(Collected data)
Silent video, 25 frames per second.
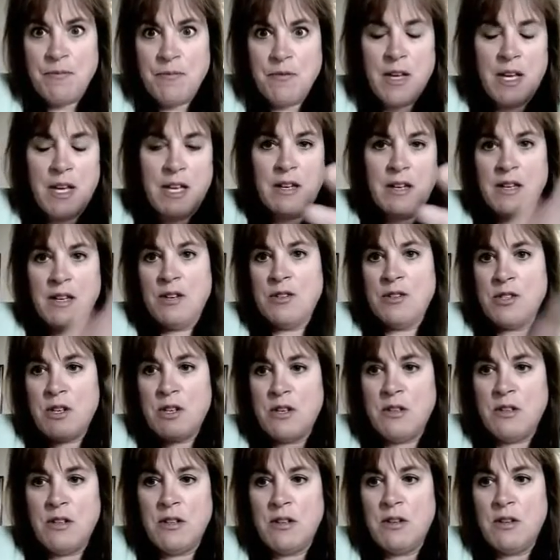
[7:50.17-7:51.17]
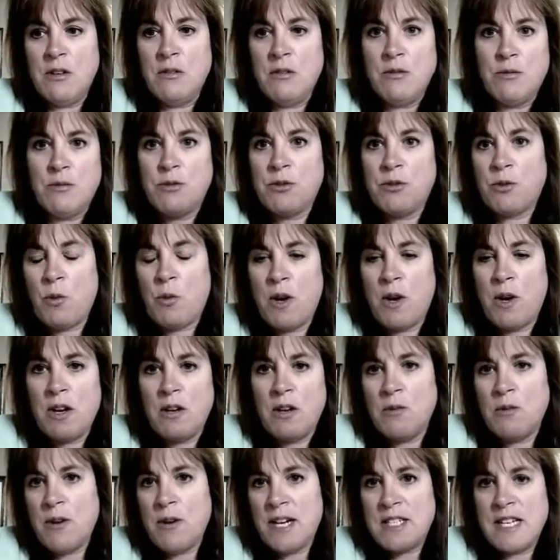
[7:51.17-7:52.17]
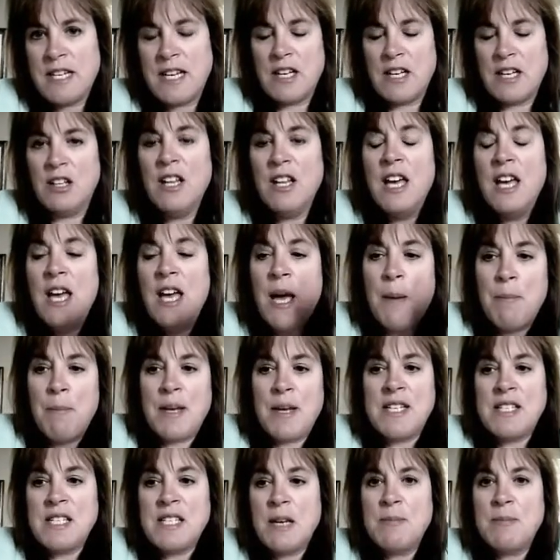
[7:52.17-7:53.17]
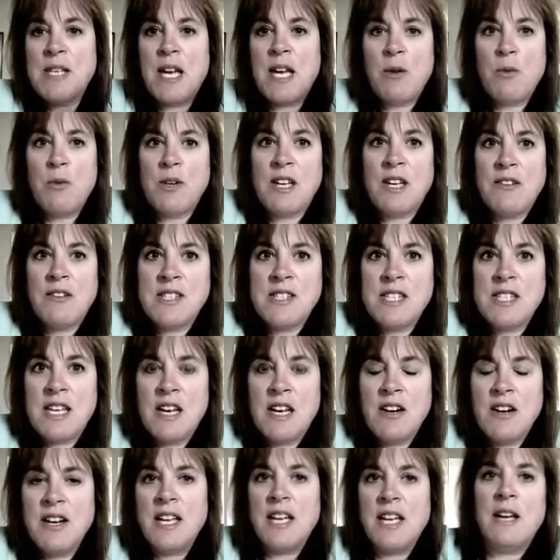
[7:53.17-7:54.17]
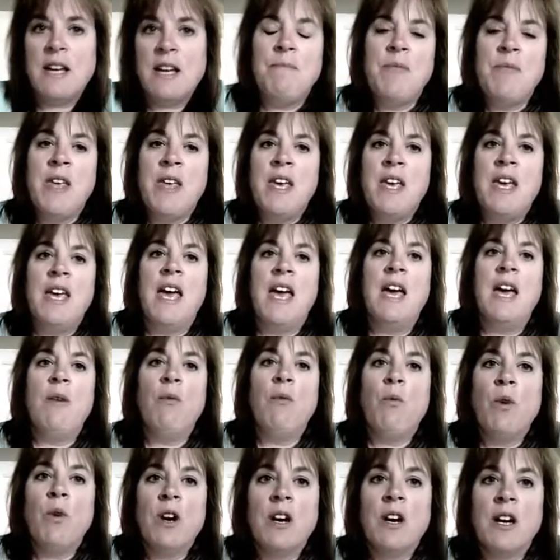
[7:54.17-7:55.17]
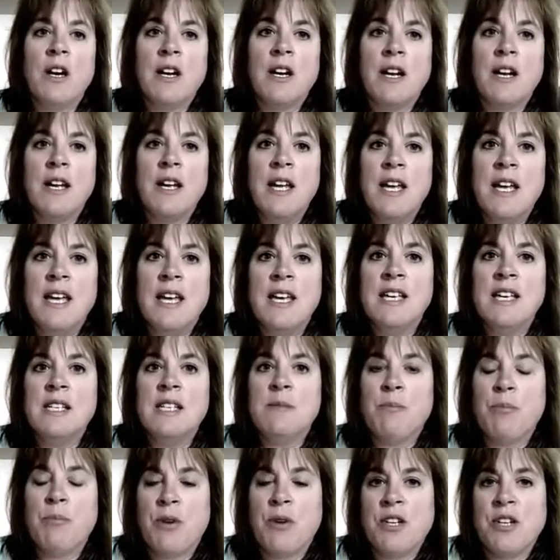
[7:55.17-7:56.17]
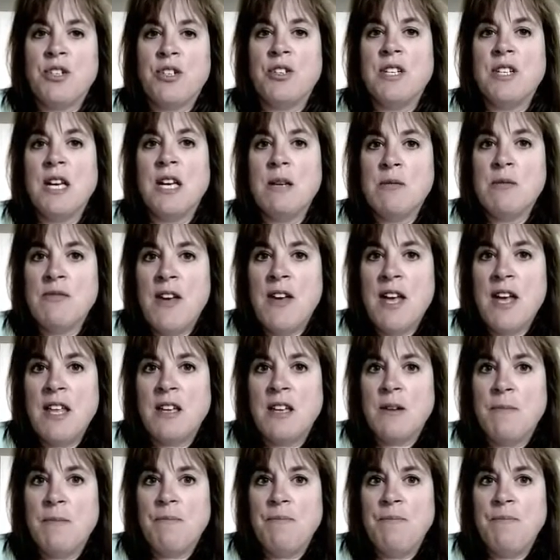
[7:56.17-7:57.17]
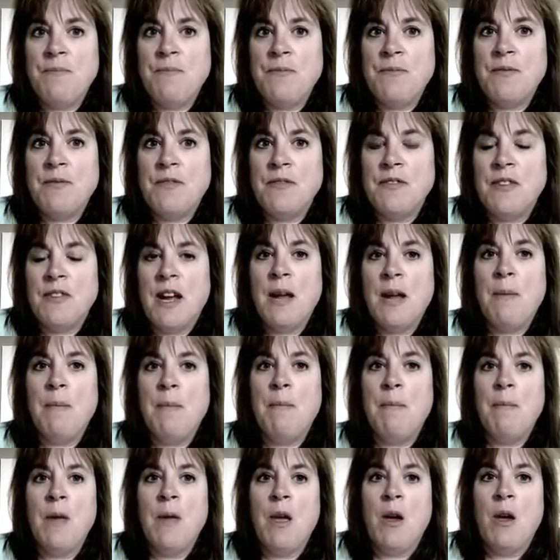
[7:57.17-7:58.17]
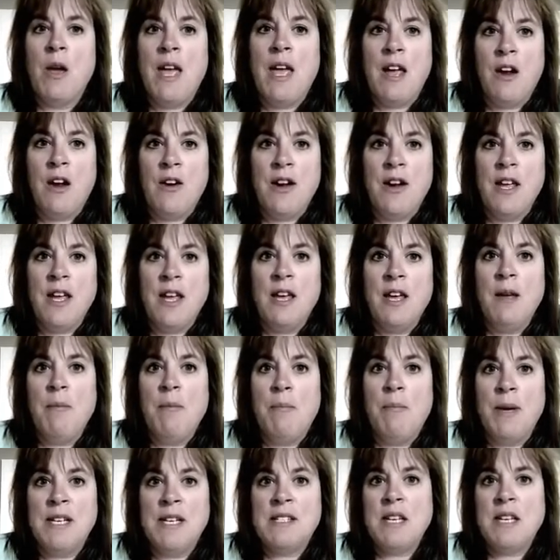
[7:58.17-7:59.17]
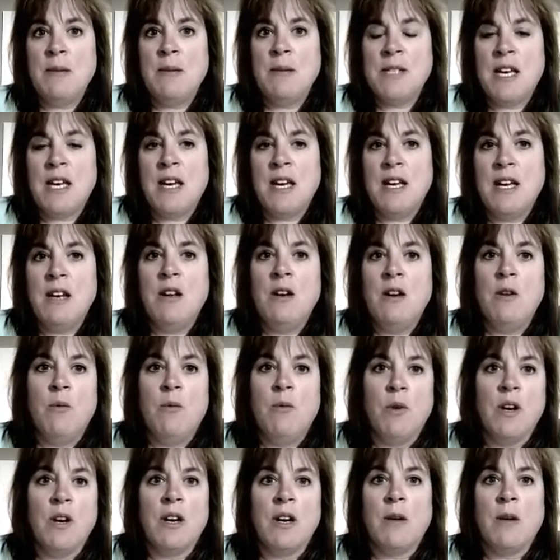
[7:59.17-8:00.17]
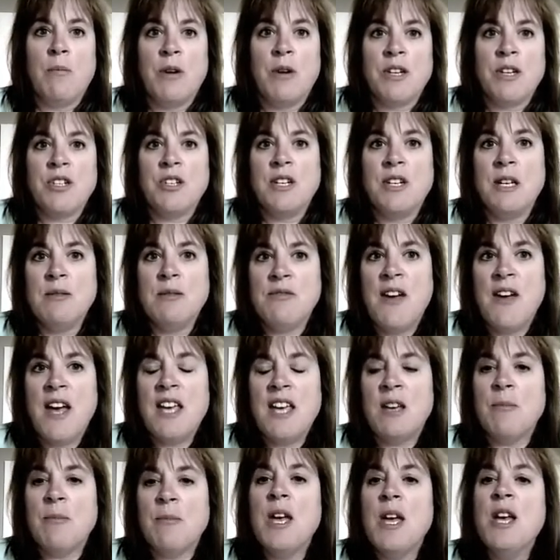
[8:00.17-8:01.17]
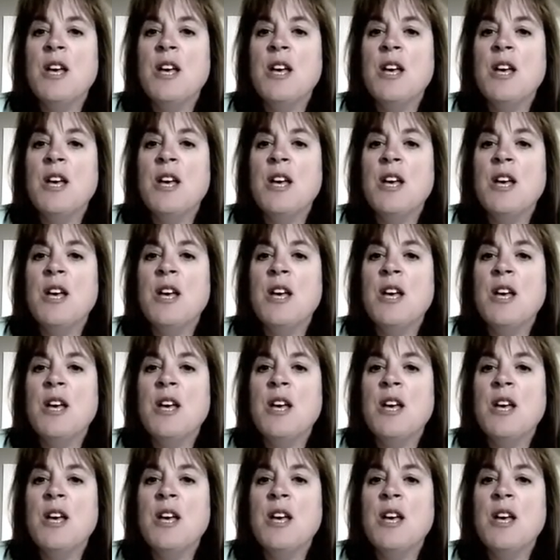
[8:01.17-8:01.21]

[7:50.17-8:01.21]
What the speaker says: Right? Here's a little square or rectangle. Base times height would give us the area. And work is pressure times volume, right? Area, base times height, work, pressure times volume.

◆ **WHAT IS NEEDED**
The required output is the line containing "[7:52.17-7:53.17]" plus every line after it to the end of the data, copied exactly and with no pictures.

◆ **RESPONSE AREA**
[7:52.17-7:53.17]
[7:53.17-7:54.17]
[7:54.17-7:55.17]
[7:55.17-7:56.17]
[7:56.17-7:57.17]
[7:57.17-7:58.17]
[7:58.17-7:59.17]
[7:59.17-8:00.17]
[8:00.17-8:01.17]
[8:01.17-8:01.21]

[7:50.17-8:01.21]
What the speaker says: Right? Here's a little square or rectangle. Base times height would give us the area. And work is pressure times volume, right? Area, base times height, work, pressure times volume.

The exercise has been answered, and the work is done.